Where to find medical care for Hemophilia

Directions to Hospitals Treating Hemophilia

Prevention

Up to date, there is no primary prevention available for Hemophilia. Administration of the required clotting factors a regular intermissions for people with moderate to severe Hemophilia can be considered as a secondary prevention process to prevent the bleeding episodes from the early initiation.

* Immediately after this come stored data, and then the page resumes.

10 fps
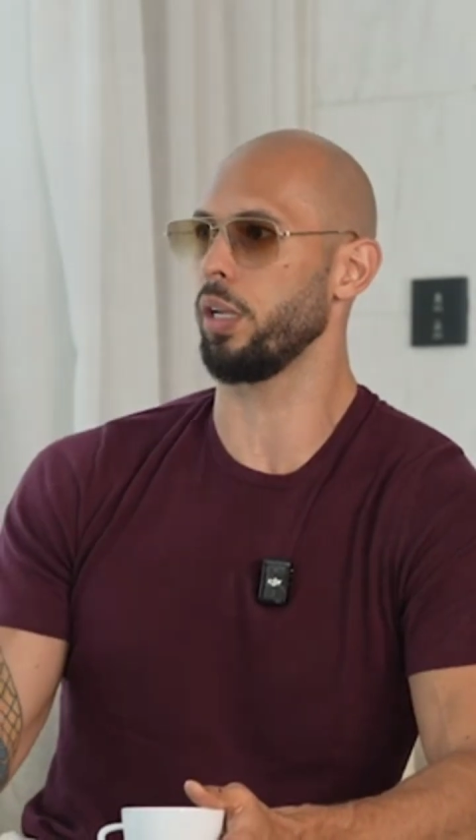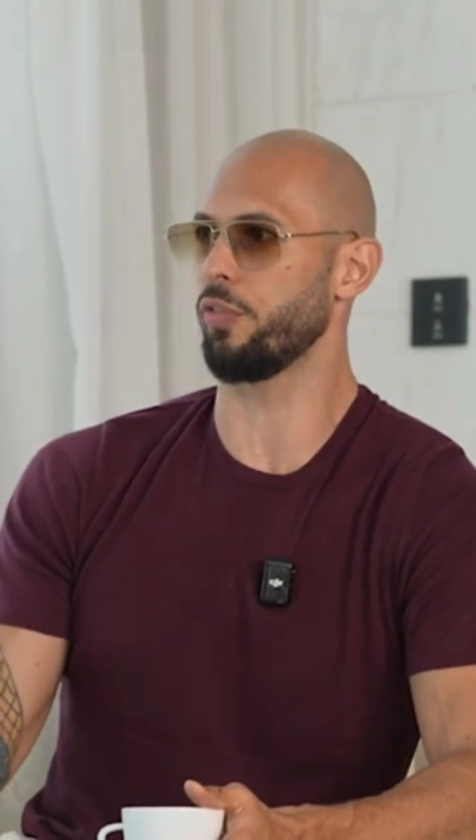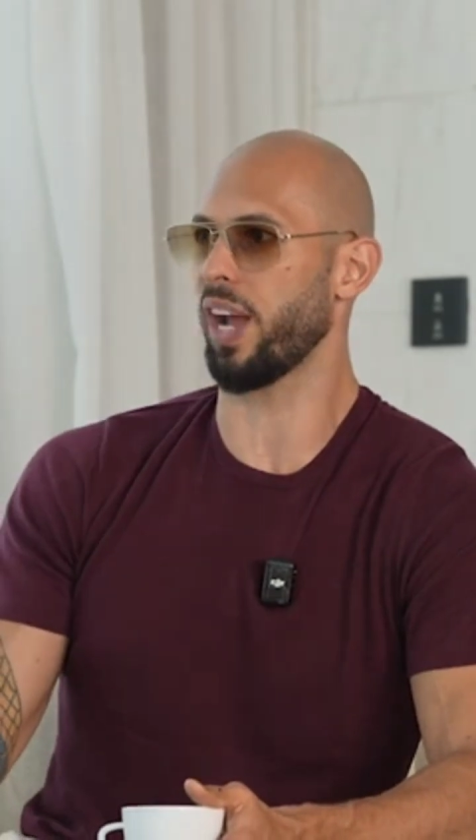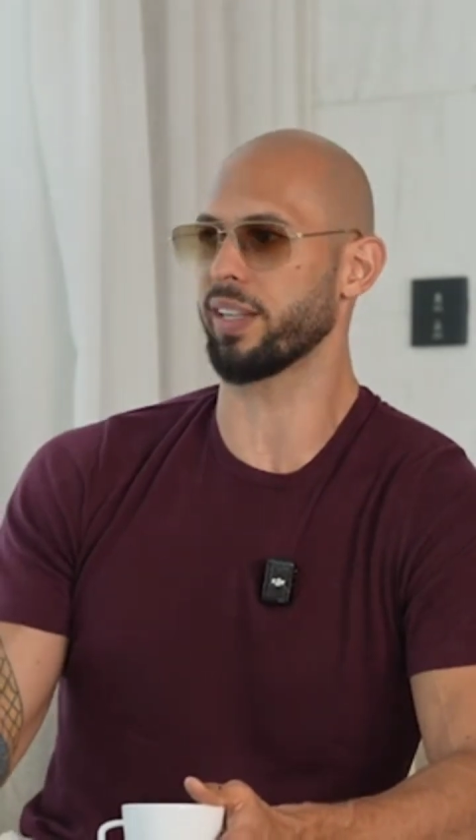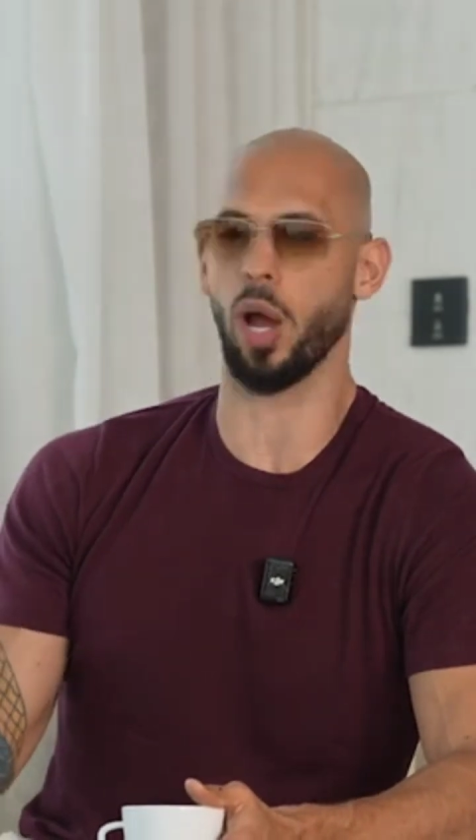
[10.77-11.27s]

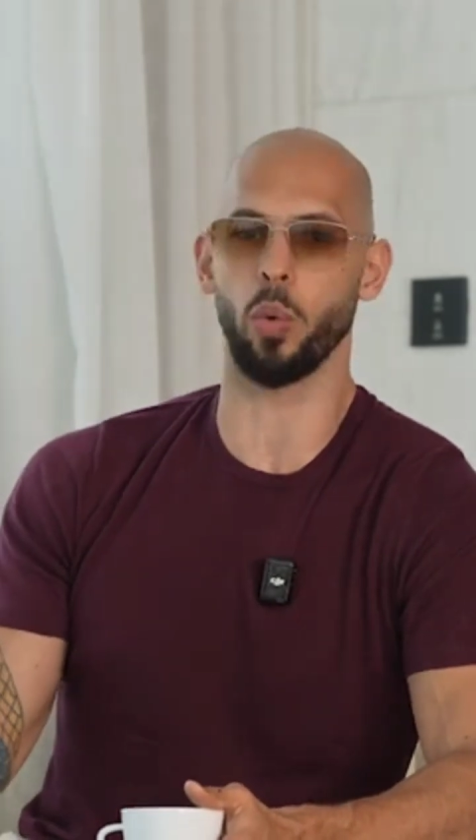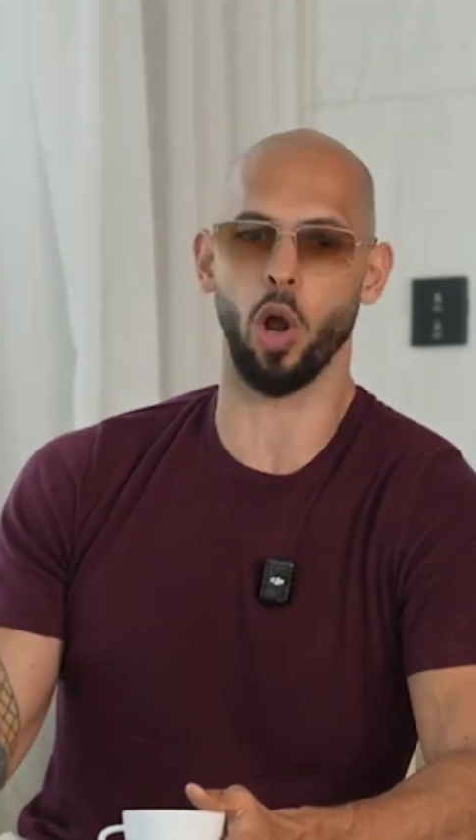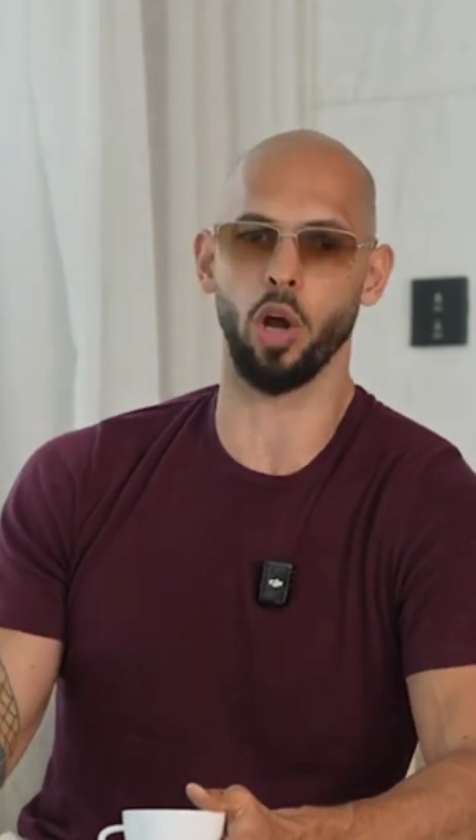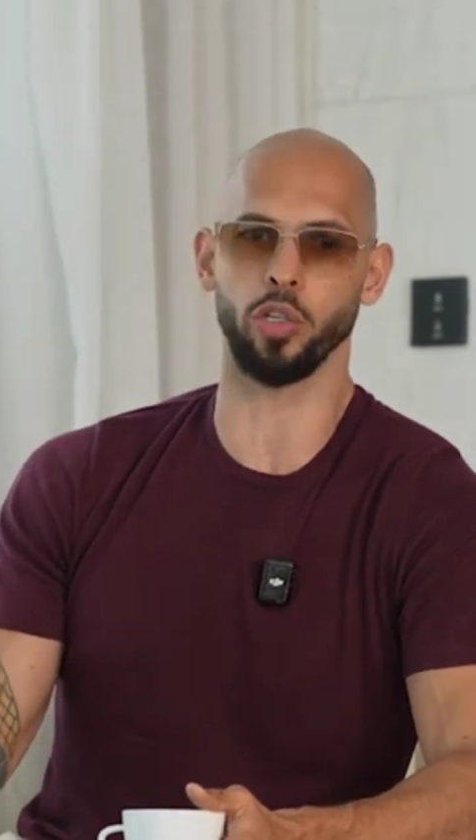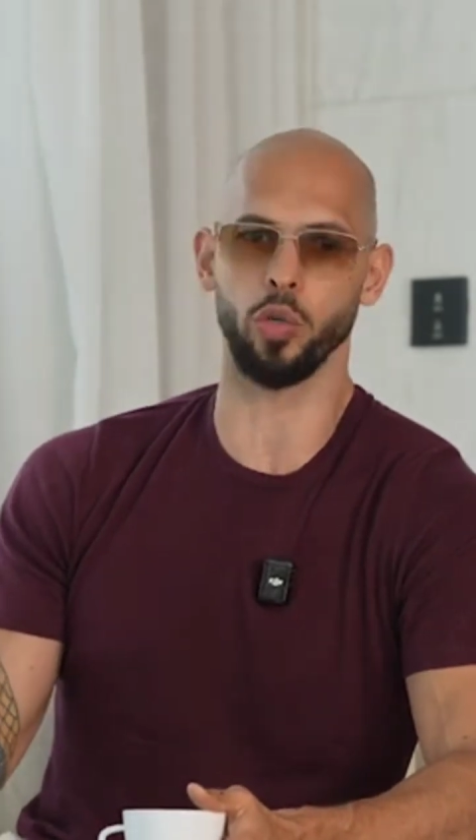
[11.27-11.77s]
In fact, I
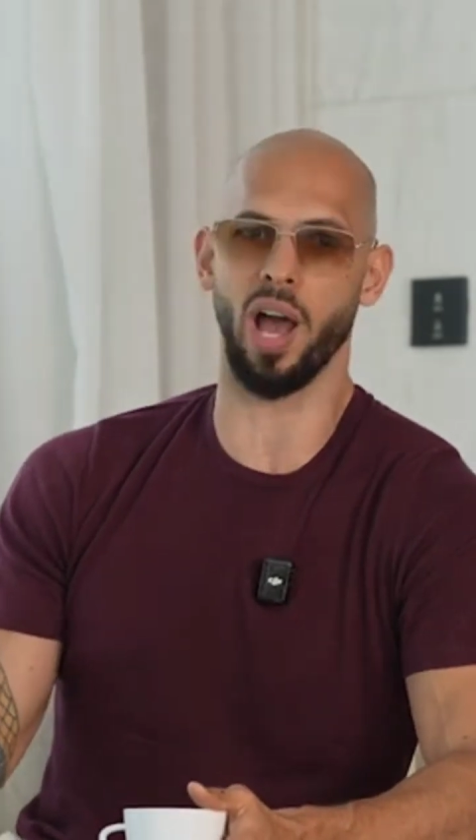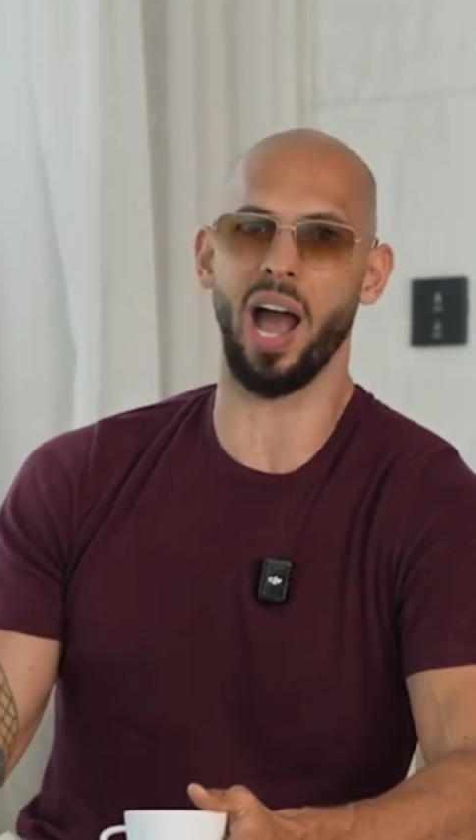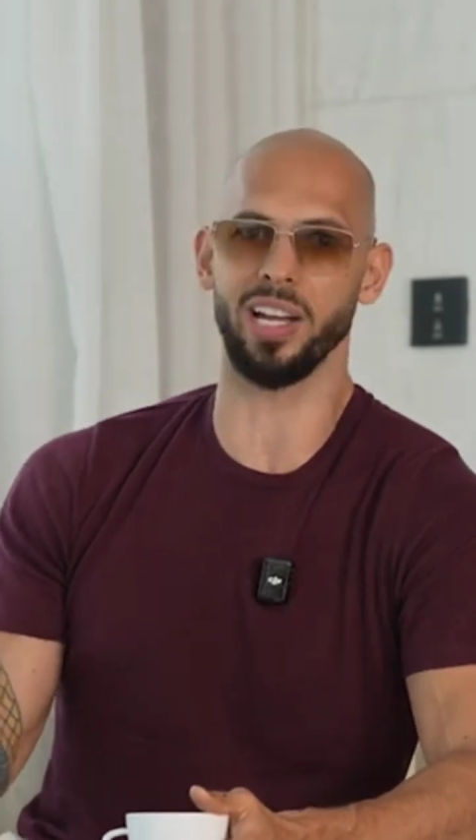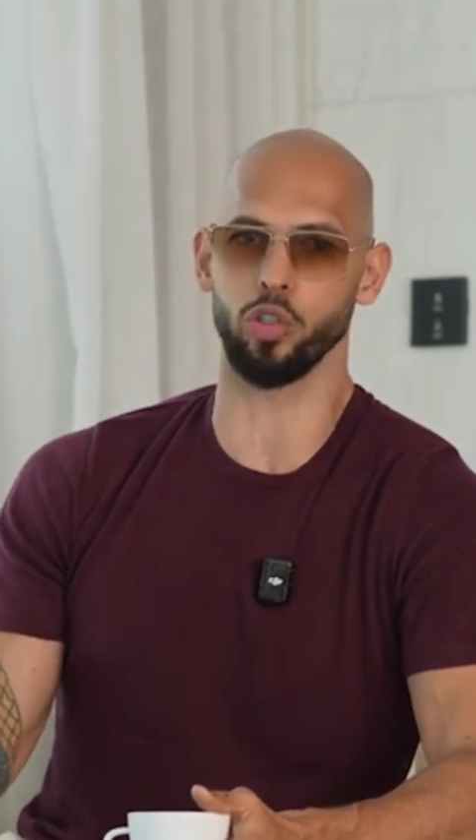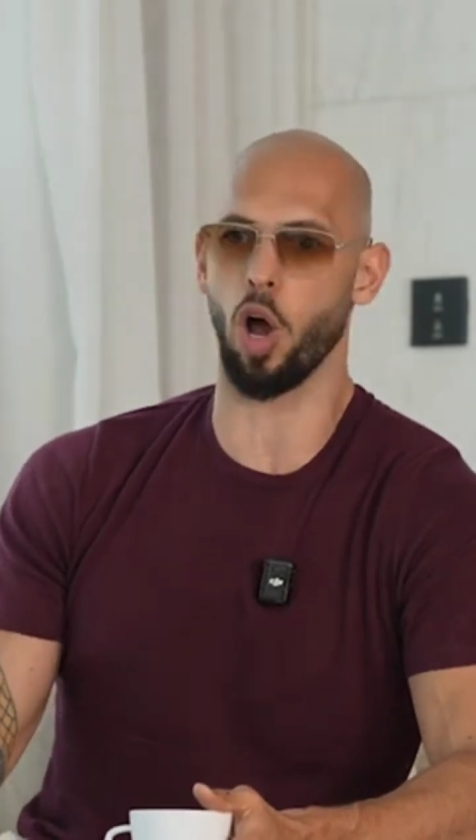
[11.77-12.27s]
would argue that
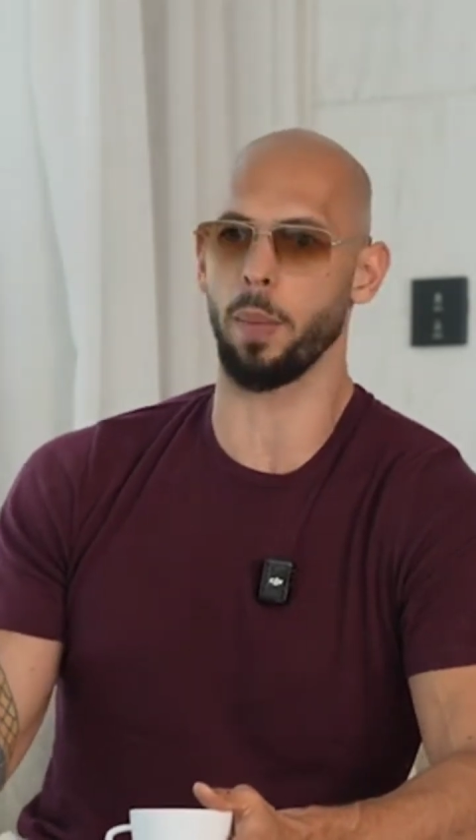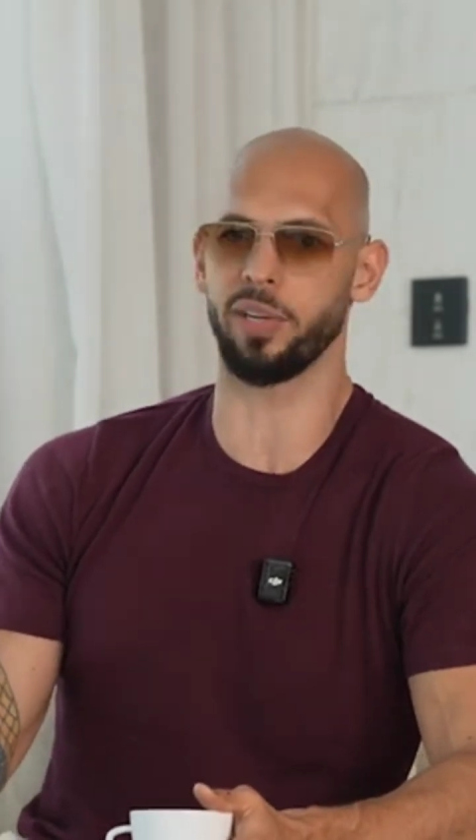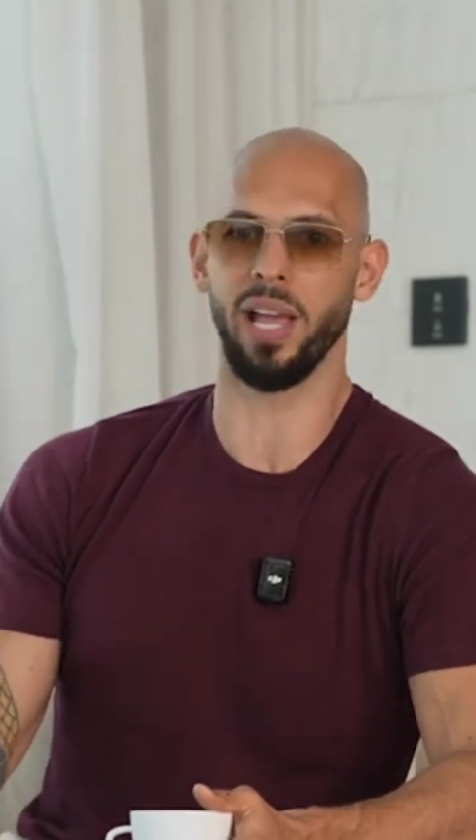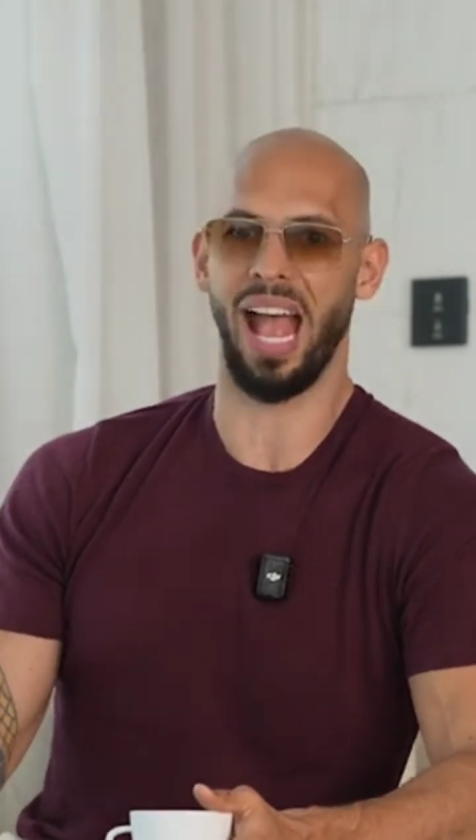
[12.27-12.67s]
I adopt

What to expect (Outlook/Prognosis)

  • The outcome is usually good with treatment. Most people with hemophilia are able to lead relatively normal lives.
  • Patients with hemophilia should establish regular care with a hematologist, especially one who is associated with a hemophilia treatment center. The ability to have quick and easy access to medical records documenting the patient's history of factor levels, factor transfusions (including the type and amount), complications, and amount of any inhibitors can be lifesaving in the event of an emergency situation.

Possible complications

  • Chronic joint deformities may occur from bleeding into joints. This complication can be managed by an orthopedic specialist. However, joint replacement may be needed.
  • Repeated transfusions may slightly raise the risk for HIV and hepatitis, however, continued improvements in blood screening procedures makes blood products safer than ever.
  • Treatment with factor concentrates may lead to development of inhibitor antibodies to these factors which complicates the treatment process.